But as her head cleared she
began to understand. She knew the Mountain had but the most infrequent
intercourse with the valleys; she had often enough heard it said that no
one ever went up there except the minister, when someone was dying. And
now it was her mother who was dying... and she would find herself as
much alone on the Mountain as anywhere else in the world.

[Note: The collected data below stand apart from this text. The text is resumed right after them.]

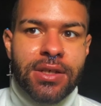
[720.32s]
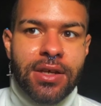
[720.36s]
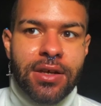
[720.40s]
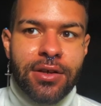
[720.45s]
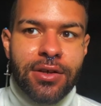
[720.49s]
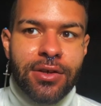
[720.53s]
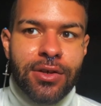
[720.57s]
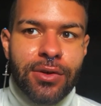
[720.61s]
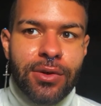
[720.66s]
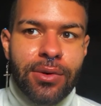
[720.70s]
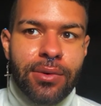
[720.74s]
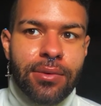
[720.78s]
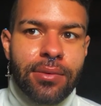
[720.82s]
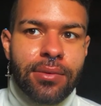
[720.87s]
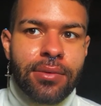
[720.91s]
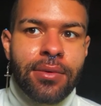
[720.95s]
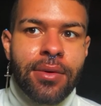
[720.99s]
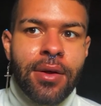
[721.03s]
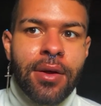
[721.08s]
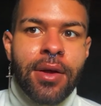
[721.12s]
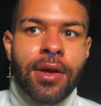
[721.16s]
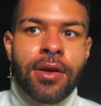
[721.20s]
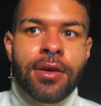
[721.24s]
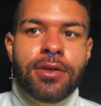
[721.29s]
like you
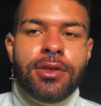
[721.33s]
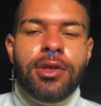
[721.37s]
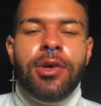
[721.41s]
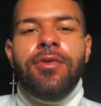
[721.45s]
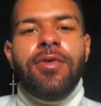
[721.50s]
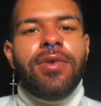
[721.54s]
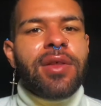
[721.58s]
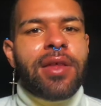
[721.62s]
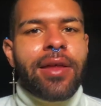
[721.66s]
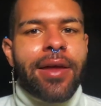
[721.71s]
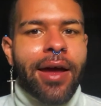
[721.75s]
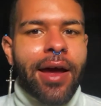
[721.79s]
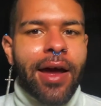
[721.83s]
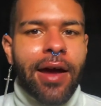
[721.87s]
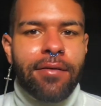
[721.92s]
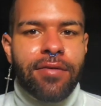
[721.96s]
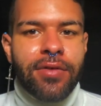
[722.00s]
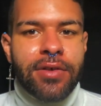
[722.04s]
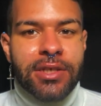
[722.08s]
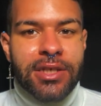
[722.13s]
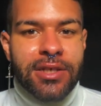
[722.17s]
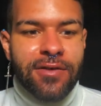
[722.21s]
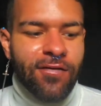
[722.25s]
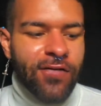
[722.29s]
don't really have
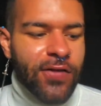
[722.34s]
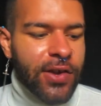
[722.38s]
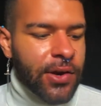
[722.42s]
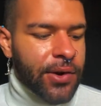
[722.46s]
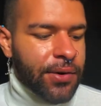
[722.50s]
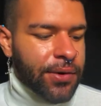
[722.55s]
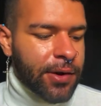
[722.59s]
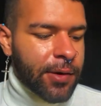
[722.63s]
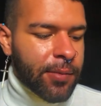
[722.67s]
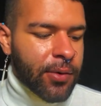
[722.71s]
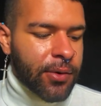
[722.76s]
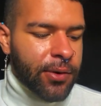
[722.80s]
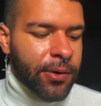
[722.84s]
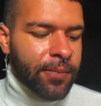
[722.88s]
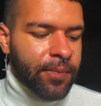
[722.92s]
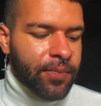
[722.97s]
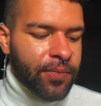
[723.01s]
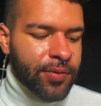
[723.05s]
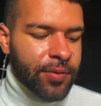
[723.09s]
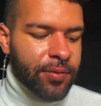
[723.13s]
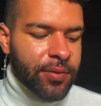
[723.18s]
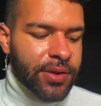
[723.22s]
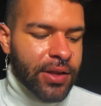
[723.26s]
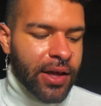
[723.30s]
this fear anymore.
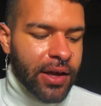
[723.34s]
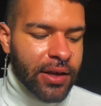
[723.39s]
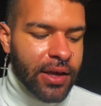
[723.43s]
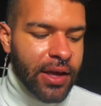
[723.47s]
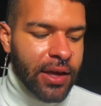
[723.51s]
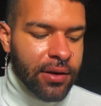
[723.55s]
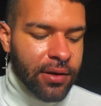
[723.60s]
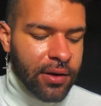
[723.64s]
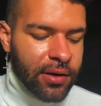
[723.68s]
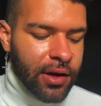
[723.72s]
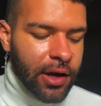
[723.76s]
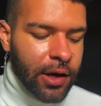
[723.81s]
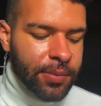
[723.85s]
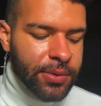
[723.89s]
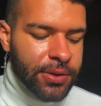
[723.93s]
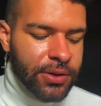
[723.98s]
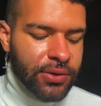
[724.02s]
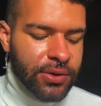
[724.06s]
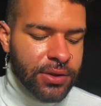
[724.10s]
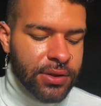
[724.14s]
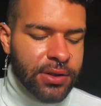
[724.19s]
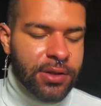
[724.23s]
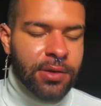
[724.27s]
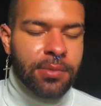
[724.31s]
With that King of Cups, you're
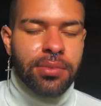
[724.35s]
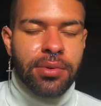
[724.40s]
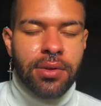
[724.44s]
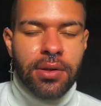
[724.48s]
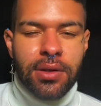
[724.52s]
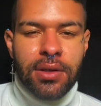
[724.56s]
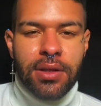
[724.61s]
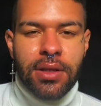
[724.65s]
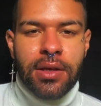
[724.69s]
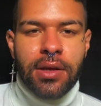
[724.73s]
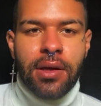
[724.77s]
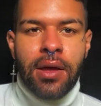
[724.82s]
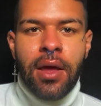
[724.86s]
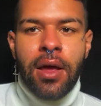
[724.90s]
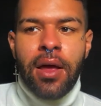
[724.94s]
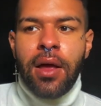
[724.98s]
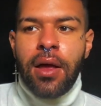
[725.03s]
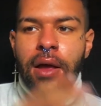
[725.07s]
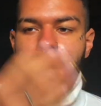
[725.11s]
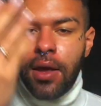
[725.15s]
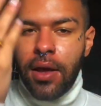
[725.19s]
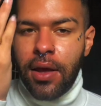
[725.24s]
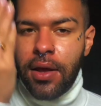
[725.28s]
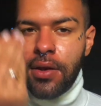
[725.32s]
just completely
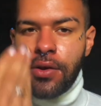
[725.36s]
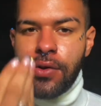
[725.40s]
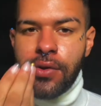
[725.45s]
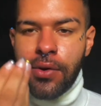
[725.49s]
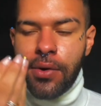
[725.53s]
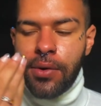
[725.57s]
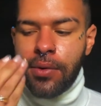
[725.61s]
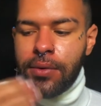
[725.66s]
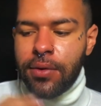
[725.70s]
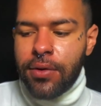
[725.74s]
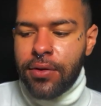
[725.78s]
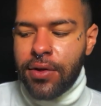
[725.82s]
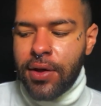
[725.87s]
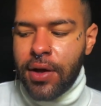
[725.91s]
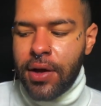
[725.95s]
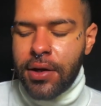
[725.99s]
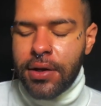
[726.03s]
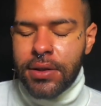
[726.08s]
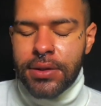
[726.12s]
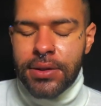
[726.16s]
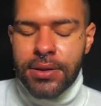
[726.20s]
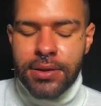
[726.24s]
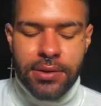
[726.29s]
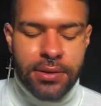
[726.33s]
in your own
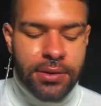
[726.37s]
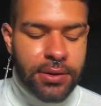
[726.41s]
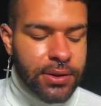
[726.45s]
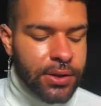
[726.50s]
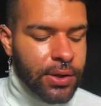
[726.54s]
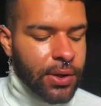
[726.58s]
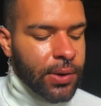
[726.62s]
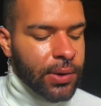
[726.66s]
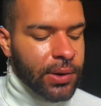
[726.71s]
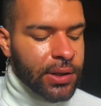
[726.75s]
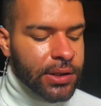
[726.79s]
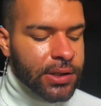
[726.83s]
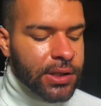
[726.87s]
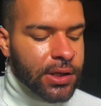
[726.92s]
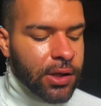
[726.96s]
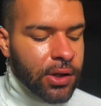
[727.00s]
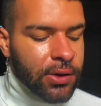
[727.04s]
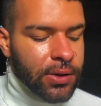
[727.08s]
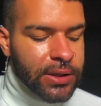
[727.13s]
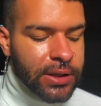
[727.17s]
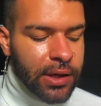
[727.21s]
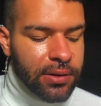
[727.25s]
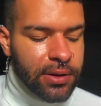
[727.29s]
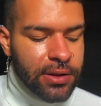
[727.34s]
thoughts. So let's
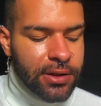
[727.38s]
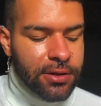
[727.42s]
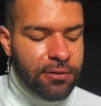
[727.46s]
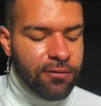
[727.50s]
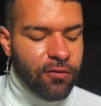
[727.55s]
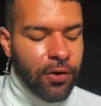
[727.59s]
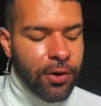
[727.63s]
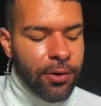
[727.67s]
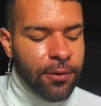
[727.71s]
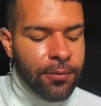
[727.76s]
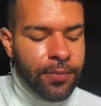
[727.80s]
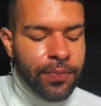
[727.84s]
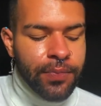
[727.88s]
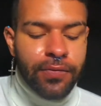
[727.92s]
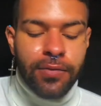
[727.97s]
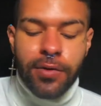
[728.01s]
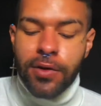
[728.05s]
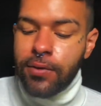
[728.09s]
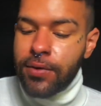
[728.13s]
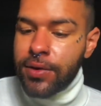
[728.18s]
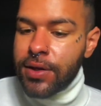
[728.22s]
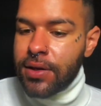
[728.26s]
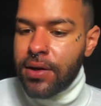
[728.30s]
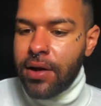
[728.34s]
close out this row
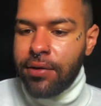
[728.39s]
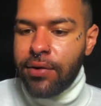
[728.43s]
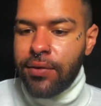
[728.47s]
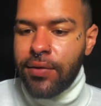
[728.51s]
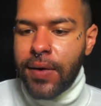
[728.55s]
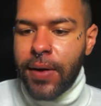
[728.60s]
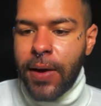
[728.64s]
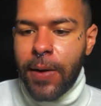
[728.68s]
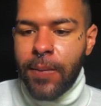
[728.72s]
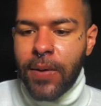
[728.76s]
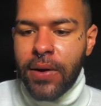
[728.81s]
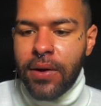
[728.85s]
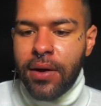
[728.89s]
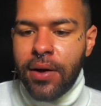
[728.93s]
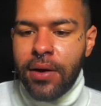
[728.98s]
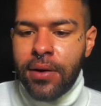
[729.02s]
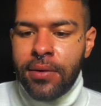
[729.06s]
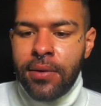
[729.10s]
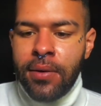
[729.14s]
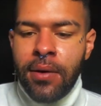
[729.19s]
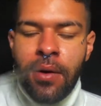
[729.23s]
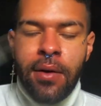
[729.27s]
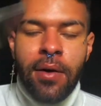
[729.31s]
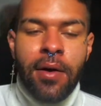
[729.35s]
with the Necronomicon.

The sense of
unescapable isolation was all she could feel for the moment; then
she began to wonder at the strangeness of its being Mr. Miles who had
undertaken to perform this grim errand. He did not seem in the least
like the kind of man who would care to go up the Mountain. But here he
was at her side, guiding the horse with a firm hand, and bending on her
the kindly gleam of his spectacles, as if there were nothing unusual in
their being together in such circumstances.
For a while she found it impossible to speak, and he seemed to
understand this, and made no attempt to question her. But presently she
felt her tears rise and flow down over her drawn cheeks; and he must
have seen them too, for he laid his hand on hers, and said in a low
voice: "Won't you tell me what is troubling you?"
She shook her head, and he did not insist: but after a while he said, in
the same low tone, so that they should not be overheard: "Charity, what
do you know of your childhood, before you came down to North Dormer?"
She controlled herself, and answered: "Nothing only what I heard Mr.